At this point it is worth repeating what has been said before: the Savile scandal is no small matter. Also, I’m not, in any way, excusing the behaviour adopted by those at the top of the BBC, including its director general. There has been too much hand-wringing involved when honesty and straightforwardness would have been much more welcomed.

However, for me the key word here is perspective. Jimmy Savile’s alleged actions were not just the product of status (his, as a celebrity), easy access to minors and adolescents, intimidation and voluntary ignorance on the part of those tasked with protecting young people. They were also the result of a bigger problem, one that, although demanding an urgent solution, will be forgotten once Savile becomes an embarrassing footnote in the history of the BBC and of those institutions where he allegedly carried out these sexual abuses.

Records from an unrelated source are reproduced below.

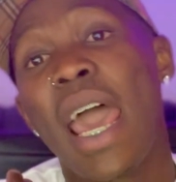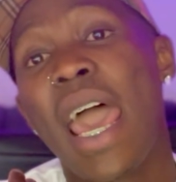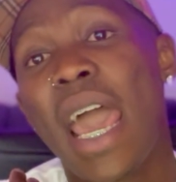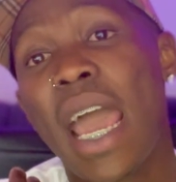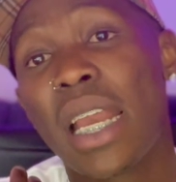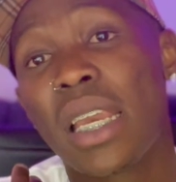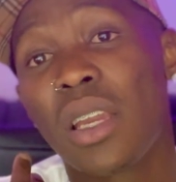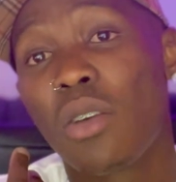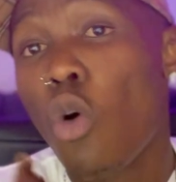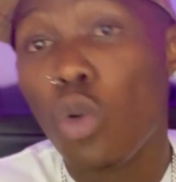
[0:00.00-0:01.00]

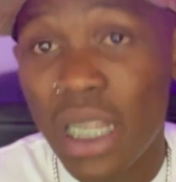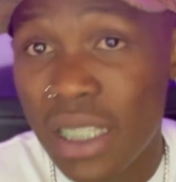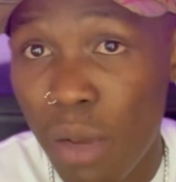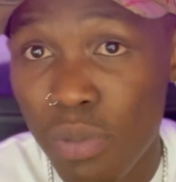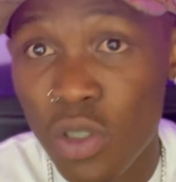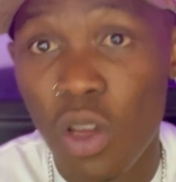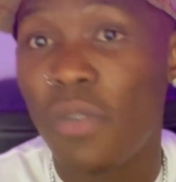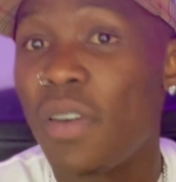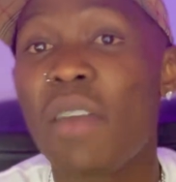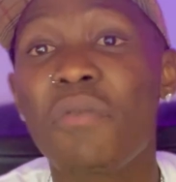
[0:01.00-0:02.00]
and all that type of
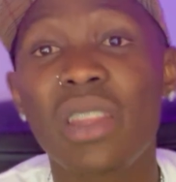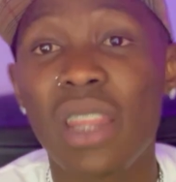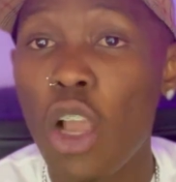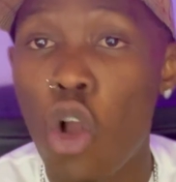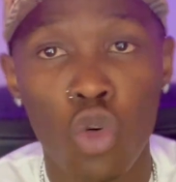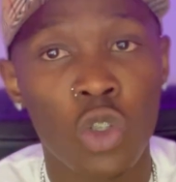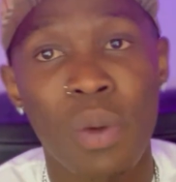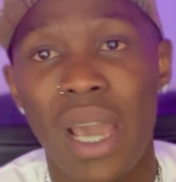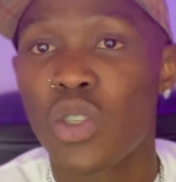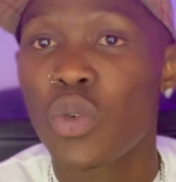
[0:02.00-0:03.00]
stuff. Everything goes
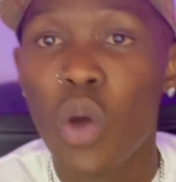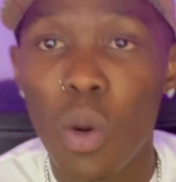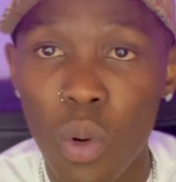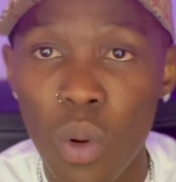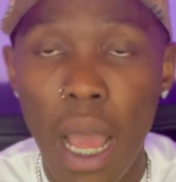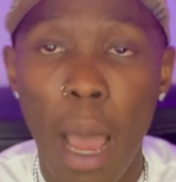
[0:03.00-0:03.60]
back to normal.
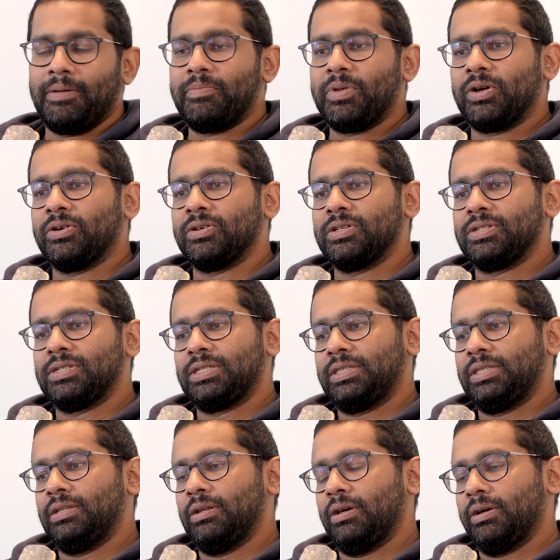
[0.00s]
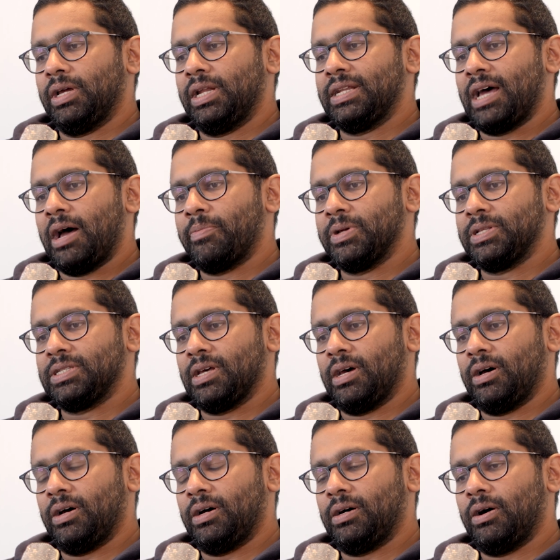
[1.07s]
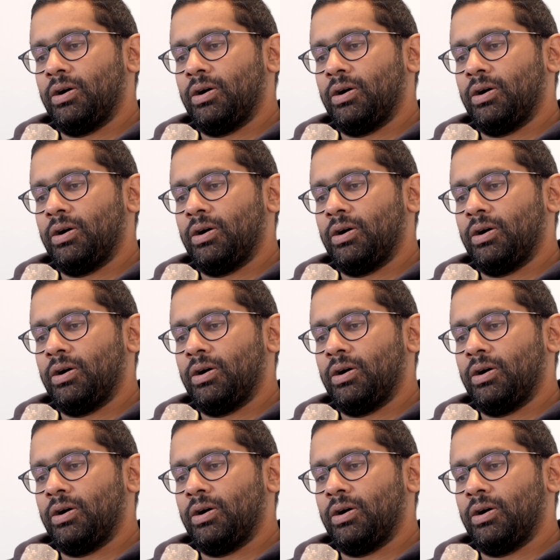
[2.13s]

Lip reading: because endowments are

The problem to which I’m referring is the sexualisation of children and adolescents, a phenomenon that has become a sad indictment of our contemporary society. And girls and young women in particular are the more affected. That is why I feel repulsed by the hypocrisy displayed by both The Daily Mail and The Sun. A cursory glance through the former’s website, Mail Online, will throw up countless photos of scantily-clad women accompanied by comments on every single inch of flesh they (unintentionally) expose in public. And sometimes not even in public. But who cares? As long as the sound of “Kerching!” keeps ringing around The Daily Mail’s offices, the nation’s self-appointed “last bastion of virtue” won’t mind a bit of double standards.

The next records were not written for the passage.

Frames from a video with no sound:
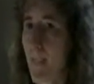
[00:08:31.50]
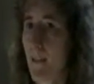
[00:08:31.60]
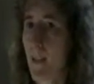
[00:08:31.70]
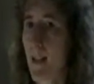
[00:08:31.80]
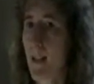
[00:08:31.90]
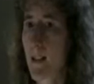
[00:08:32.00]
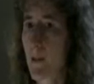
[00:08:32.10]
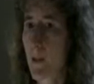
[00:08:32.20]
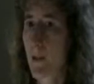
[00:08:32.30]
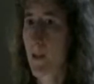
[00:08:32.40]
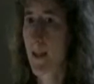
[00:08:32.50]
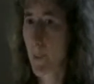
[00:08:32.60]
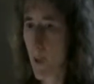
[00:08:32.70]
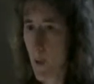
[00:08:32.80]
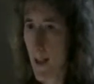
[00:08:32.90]
We had to give her
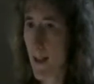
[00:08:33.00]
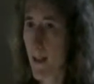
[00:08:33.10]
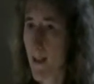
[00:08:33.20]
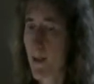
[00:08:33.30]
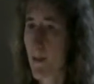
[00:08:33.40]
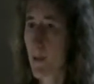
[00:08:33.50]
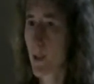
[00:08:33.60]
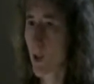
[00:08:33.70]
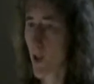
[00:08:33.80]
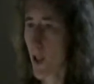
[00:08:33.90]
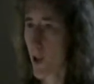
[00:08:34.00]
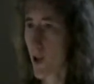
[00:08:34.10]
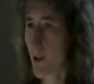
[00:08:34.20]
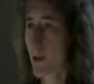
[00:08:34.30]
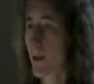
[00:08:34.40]
subcutaneous fluid
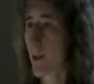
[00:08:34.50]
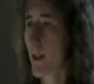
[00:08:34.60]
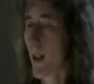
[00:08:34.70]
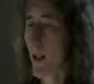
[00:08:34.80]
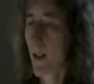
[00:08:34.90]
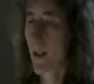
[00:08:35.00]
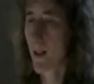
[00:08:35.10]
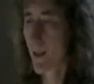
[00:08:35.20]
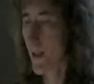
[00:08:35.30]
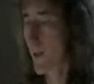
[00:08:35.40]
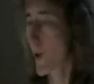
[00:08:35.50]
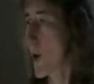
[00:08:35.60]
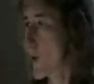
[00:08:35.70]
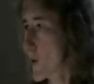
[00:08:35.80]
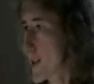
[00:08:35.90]
injections and give her
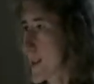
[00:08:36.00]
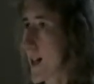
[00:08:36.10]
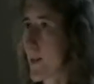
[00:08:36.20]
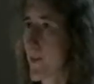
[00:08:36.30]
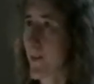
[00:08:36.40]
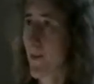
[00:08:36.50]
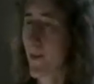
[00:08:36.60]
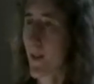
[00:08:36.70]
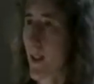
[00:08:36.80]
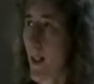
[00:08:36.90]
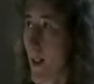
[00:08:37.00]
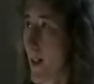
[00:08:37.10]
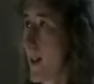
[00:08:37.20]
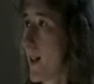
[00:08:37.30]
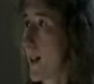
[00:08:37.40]
all this stuff,
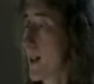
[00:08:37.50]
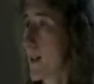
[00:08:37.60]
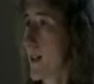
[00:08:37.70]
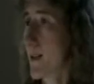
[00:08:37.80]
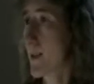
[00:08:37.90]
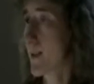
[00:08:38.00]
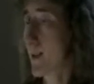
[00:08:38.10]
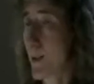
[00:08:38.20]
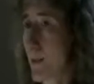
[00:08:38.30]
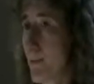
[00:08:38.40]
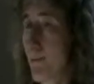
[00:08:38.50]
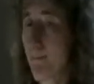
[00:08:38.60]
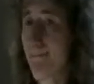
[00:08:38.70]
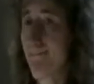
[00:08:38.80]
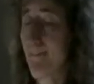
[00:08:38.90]
and she would
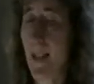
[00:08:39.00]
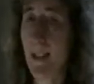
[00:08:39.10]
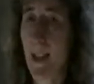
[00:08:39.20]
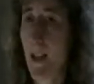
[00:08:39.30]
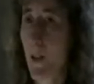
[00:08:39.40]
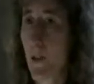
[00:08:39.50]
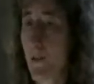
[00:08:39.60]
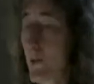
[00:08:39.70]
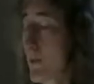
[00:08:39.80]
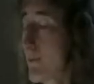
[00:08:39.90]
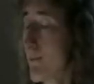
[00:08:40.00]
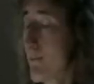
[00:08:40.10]
eat that in her food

As for The Sun, its near-paedophilic fixation with pubescent girls is legendary. After all this is the newspaper, lest we forget, that decorates its (in)famous page 3 regularly with young women’s breasts. Sans bra, of course. The newspaper which, when singing sensation Charlotte Church turned sixteen years-old, saw fit to say “She’s a big girl now”. Big for what? I bet Jimmy Savile used the same line with some of his victims.

I said before that the key word here was perspective. I have already explained one reason. The other one is that whilst we’re busy feeling (rightly) outraged at Savile’s alleged vile actions, the government recently let slip that the worst of the UK’s recession was over. It didn’t get so much as a second look, let alone a well-articulated riposte from the opposition. But if we look closer we’ll notice that one of the indicators for the “good news” was the Olympics, a one-off boost. We are still waiting for the long-term strategy and Osborne’s Plan B. Neither has been forthcoming. Instead we get more coverage on Newsnight’s decision to scrap a report on allegations of abuse by Jimmy Savile a few weeks before tributes were to be aired following his death last year. In the real world, however, we had one of the largest demonstrations against the government’s cuts recently. More than 100,000 people took to the streets of Glasgow, Belfast and London bearing banners with captions that read: “marching for a future that works”. How many column inches were devoted to these protests compared to the ones churned out about the Savile scandal? I will let you do the maths yourself, reader. 

The last reason why a sense of perspective is needed is that some media outlets, including the aforementioned The Daily Mail and The Sun, have gone overboard with their criticisms of the BBC and all the other institutions responsible for Savile’s alleged predatory behaviour. It’s true that he did hideous things apparently. That, however, doesn’t make George Entwistle, the new director general, a paedophile ring leader. Nor does this whole scandal call for the closure of the BBC (I know, I know, preposterous, but, believe you me, the hints have been there all along) or the NHS. If anything, the current hoo-hah is convenient for certain people to “bury” their bad news and divert attention from issues that affect us more in the mid- and long-term than a dead octogenarian’s alleged predatory behaviour. I hope that the people responsible for allowing Jimmy Savile to take advantage of his celebrity status are held to account. But what I hope for, above all, is that we go back to focusing on the things that matter most: for example, what are we going to do as a society about the sexualisation of young people? Answers on a handwritten postcard, please.